Files
kubeshark/skills/README.md
Alon Girmonsky cd13d8f89e Add security-audit skill for MITRE ATT&CK-based threat detection (#1934)
New skill that guides systematic 8-phase network security audits across
MITRE ATT&CK tactics using snapshot-based traffic analysis. Includes
threat catalog, KFL security filter reference, and report template.

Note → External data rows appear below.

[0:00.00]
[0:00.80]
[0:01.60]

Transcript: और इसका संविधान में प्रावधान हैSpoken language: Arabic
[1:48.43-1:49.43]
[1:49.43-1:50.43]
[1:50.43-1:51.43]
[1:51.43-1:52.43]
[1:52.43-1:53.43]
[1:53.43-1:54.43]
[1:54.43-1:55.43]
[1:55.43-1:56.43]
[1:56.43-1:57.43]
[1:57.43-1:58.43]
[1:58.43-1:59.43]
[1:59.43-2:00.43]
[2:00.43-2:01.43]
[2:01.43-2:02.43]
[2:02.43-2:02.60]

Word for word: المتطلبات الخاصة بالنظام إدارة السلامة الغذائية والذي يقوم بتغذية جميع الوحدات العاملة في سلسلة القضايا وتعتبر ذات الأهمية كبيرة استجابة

Co-authored-by: Alon Girmonsky <alongir@Alons-Mac-Studio.local>
2026-05-15 10:16:37 -07:00

122 lines
3.9 KiB
Markdown

# Kubeshark AI Skills
Open-source AI skills that work with the [Kubeshark MCP](https://github.com/kubeshark/kubeshark).
Skills teach AI agents how to use Kubeshark's MCP tools for specific workflows
like root cause analysis, traffic filtering, and forensic investigation.
Skills use the open [Agent Skills](https://github.com/anthropics/skills) format
and work with Claude Code, OpenAI Codex CLI, Gemini CLI, Cursor, and other
compatible agents.
## Available Skills
| Skill | Description |
|-------|-------------|
| [`network-rca`](network-rca/) | Network Root Cause Analysis. Retrospective traffic analysis via snapshots, with two investigation routes: PCAP (for Wireshark/compliance) and Dissection (for AI-driven API-level investigation). |
| [`kfl`](kfl/) | KFL2 (Kubeshark Filter Language) expert. Complete reference for writing, debugging, and optimizing CEL-based traffic filters across all supported protocols. |
| [`security-audit`](security-audit/) | Network Security Audit. Systematic 8-phase threat detection across MITRE ATT&CK tactics — C2, exfiltration, lateral movement, credential theft, cryptomining, protocol abuse — using snapshot-based traffic analysis. |
## Prerequisites
All skills require the Kubeshark MCP:
```bash
# Claude Code
claude mcp add kubeshark -- kubeshark mcp
# Without kubectl access (direct URL)
claude mcp add kubeshark -- kubeshark mcp --url https://kubeshark.example.com
```
For Claude Desktop, add to `claude_desktop_config.json`:
```json
{
"mcpServers": {
"kubeshark": {
"command": "kubeshark",
"args": ["mcp"]
}
}
}
```
## Installation
### Option 1: Plugin (recommended)
Install as a Claude Code plugin directly from GitHub:
```
/plugin marketplace add kubeshark/kubeshark
/plugin install kubeshark
```
Skills appear as `/kubeshark:network-rca` and `/kubeshark:kfl`. The plugin
also bundles the Kubeshark MCP configuration automatically.
### Option 2: Clone and run
```bash
git clone https://github.com/kubeshark/kubeshark
cd kubeshark
claude
```
Skills trigger automatically based on your conversation.
### Option 3: Manual installation
Clone the repo (if you haven't already), then symlink or copy the skills:
```bash
git clone https://github.com/kubeshark/kubeshark
mkdir -p ~/.claude/skills
# Symlink to stay in sync with the repo (recommended)
ln -s kubeshark/skills/network-rca ~/.claude/skills/network-rca
ln -s kubeshark/skills/kfl ~/.claude/skills/kfl
# Or copy to your project (project scope only)
mkdir -p .claude/skills
cp -r kubeshark/skills/network-rca .claude/skills/
cp -r kubeshark/skills/kfl .claude/skills/
# Or copy for personal use (all your projects)
cp -r kubeshark/skills/network-rca ~/.claude/skills/
cp -r kubeshark/skills/kfl ~/.claude/skills/
```
## Contributing
We welcome contributions — whether improving an existing skill or proposing a new one.
- **Suggest improvements**: Open an issue or PR with changes to an existing skill's `SKILL.md`
or reference docs. Better examples, clearer workflows, and additional filter patterns
are always appreciated.
- **Add a new skill**: Open an issue describing the use case first. New skills should
follow the structure below and reference Kubeshark MCP tools by exact name.
### Skill structure
```
skills/
└── <skill-name>/
├── SKILL.md # Required. YAML frontmatter + markdown body.
└── references/ # Optional. Detailed reference docs.
└── *.md
```
### Guidelines
- Keep `SKILL.md` under 500 lines. Use `references/` for detailed content.
- Use imperative tone. Reference MCP tools by exact name.
- Include realistic example tool responses.
- The `description` frontmatter should be generous with trigger keywords.
### Planned skills
- `api-security` — OWASP API Top 10 assessment against live or snapshot traffic.
- `incident-response` — 7-phase forensic incident investigation methodology.
- `network-engineering` — Real-time traffic analysis, latency debugging, dependency mapping.